2014-03-12T11:37:59Z

Added FIPS category.

Stevem: First draft of large new page

2014-02-10T13:53:14Z

First draft of large new page

New page

The new SP800-131A and FIPS 186-4 restrictions on algorithms and key sizes complicate
the use of ciphersuites for TLS considerably. This page is intended to answer the
question "can I configure an OpenSSL cipherstring for TLS to comply with the new FIPS restrictions?".

This discussion assumes use of a "FIPS capable" OpenSSL 1.0.1f or later.

A new security framework in development for future versions will make enforcing these types
of restrictions easier and the algorithm restrictions are performed all in one place.

== Quick Summary ==

The preferred cipherstring for OpenSSL 1.0.1f+ for all versions of TLS subject to the new FIPS
restrictions is:
<pre>
'TLSv1.2+FIPS:kRSA+FIPS:!eNULL:!aNULL'
</pre>
However, multiple caveats apply as discussed below.
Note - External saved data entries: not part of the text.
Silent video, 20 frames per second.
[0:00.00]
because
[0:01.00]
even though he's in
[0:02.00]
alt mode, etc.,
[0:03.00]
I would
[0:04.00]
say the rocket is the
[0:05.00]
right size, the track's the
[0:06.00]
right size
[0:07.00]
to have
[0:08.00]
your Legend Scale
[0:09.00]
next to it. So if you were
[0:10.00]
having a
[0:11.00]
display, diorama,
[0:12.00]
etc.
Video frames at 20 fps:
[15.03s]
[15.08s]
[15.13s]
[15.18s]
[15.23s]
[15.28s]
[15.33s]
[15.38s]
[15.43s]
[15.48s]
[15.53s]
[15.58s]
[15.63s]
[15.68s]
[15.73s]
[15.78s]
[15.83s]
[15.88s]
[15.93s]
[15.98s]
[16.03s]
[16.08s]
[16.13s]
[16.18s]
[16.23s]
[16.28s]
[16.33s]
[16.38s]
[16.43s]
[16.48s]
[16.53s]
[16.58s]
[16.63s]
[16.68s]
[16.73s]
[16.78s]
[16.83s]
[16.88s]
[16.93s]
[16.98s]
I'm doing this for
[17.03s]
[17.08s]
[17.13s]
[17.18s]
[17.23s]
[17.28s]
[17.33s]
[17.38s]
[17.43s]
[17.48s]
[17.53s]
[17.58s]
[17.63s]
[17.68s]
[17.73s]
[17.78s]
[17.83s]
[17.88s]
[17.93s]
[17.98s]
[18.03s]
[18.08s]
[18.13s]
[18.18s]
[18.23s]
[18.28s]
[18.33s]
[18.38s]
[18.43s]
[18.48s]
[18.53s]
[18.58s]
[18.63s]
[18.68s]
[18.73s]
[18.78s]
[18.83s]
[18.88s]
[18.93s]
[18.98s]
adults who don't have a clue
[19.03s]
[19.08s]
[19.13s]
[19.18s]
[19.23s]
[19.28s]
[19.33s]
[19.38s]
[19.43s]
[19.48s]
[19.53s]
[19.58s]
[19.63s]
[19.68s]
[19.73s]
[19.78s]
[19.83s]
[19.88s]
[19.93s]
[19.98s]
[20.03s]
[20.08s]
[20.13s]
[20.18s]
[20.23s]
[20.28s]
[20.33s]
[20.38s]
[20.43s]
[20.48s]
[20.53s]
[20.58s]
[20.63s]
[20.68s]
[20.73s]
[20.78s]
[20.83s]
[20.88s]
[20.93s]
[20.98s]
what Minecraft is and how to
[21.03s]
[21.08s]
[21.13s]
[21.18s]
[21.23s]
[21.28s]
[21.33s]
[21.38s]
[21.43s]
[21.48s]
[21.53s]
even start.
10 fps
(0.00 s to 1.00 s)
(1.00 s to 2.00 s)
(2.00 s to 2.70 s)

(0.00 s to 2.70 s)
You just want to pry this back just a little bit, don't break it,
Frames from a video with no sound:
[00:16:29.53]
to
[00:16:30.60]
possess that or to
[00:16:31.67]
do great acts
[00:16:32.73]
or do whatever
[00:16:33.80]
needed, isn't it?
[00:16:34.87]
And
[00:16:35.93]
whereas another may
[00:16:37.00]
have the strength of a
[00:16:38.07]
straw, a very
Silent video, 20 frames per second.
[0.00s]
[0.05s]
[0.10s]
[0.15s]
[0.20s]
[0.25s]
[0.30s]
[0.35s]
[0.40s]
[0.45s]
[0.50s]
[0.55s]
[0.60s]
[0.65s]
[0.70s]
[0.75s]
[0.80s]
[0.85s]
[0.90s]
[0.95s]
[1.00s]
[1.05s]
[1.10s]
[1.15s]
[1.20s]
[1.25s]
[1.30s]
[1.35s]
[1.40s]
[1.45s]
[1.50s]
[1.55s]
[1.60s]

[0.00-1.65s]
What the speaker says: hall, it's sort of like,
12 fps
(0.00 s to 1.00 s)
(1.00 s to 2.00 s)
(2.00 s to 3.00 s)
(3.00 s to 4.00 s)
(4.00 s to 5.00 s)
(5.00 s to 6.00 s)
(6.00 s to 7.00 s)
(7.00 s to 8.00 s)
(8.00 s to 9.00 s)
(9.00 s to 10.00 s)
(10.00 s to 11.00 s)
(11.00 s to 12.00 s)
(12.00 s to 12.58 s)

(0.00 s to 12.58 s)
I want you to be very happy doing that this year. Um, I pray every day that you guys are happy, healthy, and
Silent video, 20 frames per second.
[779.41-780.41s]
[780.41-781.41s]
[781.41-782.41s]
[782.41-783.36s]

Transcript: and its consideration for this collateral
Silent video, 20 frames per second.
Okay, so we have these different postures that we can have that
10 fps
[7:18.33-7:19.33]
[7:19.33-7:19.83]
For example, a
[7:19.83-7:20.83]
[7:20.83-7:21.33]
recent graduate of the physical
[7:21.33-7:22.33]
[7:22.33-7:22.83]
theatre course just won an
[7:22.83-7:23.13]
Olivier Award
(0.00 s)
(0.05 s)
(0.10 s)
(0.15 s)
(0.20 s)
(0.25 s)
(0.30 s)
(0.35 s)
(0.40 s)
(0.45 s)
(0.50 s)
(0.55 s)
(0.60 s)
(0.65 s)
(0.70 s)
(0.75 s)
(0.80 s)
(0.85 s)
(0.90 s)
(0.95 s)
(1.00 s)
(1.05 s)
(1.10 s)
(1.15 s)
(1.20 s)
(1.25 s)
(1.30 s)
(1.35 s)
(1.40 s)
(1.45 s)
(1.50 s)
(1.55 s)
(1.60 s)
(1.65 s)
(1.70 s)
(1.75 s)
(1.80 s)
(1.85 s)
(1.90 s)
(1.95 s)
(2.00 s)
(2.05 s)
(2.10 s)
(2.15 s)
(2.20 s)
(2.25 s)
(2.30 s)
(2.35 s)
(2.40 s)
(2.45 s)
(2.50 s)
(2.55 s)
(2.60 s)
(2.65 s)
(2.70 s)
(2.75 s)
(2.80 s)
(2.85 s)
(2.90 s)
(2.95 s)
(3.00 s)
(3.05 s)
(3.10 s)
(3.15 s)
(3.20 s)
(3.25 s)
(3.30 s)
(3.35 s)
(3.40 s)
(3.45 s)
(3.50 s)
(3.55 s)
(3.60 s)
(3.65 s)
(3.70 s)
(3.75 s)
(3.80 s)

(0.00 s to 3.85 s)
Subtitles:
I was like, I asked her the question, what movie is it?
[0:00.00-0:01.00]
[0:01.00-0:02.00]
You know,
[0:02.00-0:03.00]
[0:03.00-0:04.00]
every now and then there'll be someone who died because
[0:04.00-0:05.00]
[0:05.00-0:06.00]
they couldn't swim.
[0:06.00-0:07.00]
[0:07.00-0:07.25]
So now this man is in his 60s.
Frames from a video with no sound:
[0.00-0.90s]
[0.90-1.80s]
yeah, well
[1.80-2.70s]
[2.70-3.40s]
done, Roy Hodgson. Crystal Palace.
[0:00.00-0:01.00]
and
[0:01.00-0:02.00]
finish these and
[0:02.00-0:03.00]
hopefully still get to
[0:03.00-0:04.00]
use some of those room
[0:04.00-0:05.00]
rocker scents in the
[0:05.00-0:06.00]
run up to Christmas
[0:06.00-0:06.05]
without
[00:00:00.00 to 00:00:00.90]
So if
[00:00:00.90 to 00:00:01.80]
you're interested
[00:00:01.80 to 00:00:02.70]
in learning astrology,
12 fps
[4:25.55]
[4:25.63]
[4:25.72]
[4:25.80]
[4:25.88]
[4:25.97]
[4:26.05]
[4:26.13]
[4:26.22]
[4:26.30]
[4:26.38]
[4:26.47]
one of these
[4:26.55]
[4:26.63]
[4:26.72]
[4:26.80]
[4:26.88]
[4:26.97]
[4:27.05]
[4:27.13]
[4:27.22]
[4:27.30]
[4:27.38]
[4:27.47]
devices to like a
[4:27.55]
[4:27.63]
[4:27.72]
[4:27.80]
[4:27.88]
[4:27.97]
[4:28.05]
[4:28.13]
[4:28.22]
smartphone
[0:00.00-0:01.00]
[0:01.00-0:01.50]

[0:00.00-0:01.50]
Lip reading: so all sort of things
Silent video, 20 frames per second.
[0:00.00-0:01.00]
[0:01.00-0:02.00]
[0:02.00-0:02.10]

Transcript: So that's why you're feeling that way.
Workarounds for OpenSSL releases prior to 1.0.1f are discussed below.

== Detailed discussion ==

The general rule is you can't use SHA1 for digital signatures any more nor
a combination like MD5+SHA1. You *can* use SHA1 for HMAC so there's no need to
force the use of SHA256 HMAC ciphersuites.

A cipherstring in OpenSSL also known as a "cipher list"
https://www.openssl.org/docs/apps/ciphers.html#CIPHER_STRINGS
A cipherstring in OpenSSL is a compact notation for a set of cryptographic algorithms
(public key, symmetric key, and digest algorithms) in order of preference.

The cipherstring notation is discussed at https://www.openssl.org/docs/apps/ciphers.html#CIPHER_LIST_FORMAT
Briefly, a cipherstring is a series of elements each designating either a specific ciphersuite or a set of
ciphersuites. The "+" operator designates a logical and operation, so "element1+element1" represents that
set of ciphersuites containing the algorithms in both element1 and element2. The "!" operator permanently
all the algorithms in the following element.

=== TLS 1.0 and 1.1 ===

All TLS 1.0/1.1 authenticated PFS (Perfect Forward Secrecy) ciphersuites use SHA1 alone or MD5+SHA1. That
leaves only unauthenticated ones (which are vulnerable to MiTM so we discount
them) or those using static keys. Theoretically that would permit RSA, DH or
ECDH keys in certificates but in practice everyone uses RSA.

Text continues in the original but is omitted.